How to cluster Seinfeld episodes with Mahout
This february I gave a talk on Mahout clustering at FOSDEM 2011 where I demonstrated how to cluster Seinfeld episodes. A few people wanted to know how to run this example so I write up a short blog about it. In just a few minutes you can run the Seinfeld demo on your own machine.

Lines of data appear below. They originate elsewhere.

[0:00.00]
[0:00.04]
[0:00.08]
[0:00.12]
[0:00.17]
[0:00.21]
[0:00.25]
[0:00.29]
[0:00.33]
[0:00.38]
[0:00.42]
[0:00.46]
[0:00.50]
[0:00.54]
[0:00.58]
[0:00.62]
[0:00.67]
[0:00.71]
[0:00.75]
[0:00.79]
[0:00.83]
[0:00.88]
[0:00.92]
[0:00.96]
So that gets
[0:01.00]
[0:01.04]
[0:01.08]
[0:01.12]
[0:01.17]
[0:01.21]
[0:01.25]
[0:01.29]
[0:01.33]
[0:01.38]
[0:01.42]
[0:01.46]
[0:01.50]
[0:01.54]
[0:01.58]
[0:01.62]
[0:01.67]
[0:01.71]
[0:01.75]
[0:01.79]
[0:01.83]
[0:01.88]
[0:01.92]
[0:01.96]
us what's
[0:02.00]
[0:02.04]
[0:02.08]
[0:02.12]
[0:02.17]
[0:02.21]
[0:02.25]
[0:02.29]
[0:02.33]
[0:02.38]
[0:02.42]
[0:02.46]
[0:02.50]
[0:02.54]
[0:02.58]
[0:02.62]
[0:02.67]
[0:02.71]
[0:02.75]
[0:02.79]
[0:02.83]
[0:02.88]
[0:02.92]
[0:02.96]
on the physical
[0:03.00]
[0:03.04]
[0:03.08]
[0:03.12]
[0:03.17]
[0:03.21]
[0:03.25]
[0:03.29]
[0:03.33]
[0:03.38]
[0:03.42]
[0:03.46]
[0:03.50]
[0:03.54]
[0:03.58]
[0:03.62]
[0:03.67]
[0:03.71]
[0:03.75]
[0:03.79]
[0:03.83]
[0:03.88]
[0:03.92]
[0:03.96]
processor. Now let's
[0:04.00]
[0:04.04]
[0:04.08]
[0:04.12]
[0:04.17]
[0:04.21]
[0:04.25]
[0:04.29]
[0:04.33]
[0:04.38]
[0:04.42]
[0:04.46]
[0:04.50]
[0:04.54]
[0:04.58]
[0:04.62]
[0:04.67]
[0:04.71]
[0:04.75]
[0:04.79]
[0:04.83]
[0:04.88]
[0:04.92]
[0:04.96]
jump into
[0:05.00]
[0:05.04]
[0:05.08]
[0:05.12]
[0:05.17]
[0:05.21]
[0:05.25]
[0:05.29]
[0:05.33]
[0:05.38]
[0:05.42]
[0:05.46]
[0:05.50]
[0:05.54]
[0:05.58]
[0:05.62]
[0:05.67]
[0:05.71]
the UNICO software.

Update 24-03-2014 The seinfeld scripts and demo are no longer available. The original Seinfeld scripts were from stanthecaddy.com and they received a take down notice for the scripts. I decided to remove the scripts from my Github branch as well so the demo described below is no longer valid. No soup for you! 🙁
Step 1 Get the Mahout and demo sources from GitHub
First make sure you have git installed
Now clone my GitHub repo and switch to the seinfeld_demo branch
$ git clone https://github.com/frankscholten/mahout $ git checkout seinfeld_demo
Step 2 Build the source tree
Enter the mahout directory and build the source tree with
$ mvn clean install -DskipTests=true
Step 3 Cluster Seinfeld episodes
Now enter the following
$ examples/bin/seinfeld_vectors.sh $ examples/bin/seinfeld_kmeans.sh
The first script will create vectors from the plain text Seinfeld episodes stored in examples/src/main/resources/seinfeld-scripts-preprocessed
and the second
script clusters the vectors with K-Means. Finally, Mahout’s clusterdump
program is used to print the clusters
along with top 5 labels and episodes to standard output.
Step 4 Experiment!
You can tweak some of the command line arguments passed to the Mahout jobs and see how it affects
the cluster process. Additionally you can extend the SeinfeldAnalyzer
that came with the demo at examples/src/main/java/org/apache/mahout/analysis
or create one yourself.
Enjoy!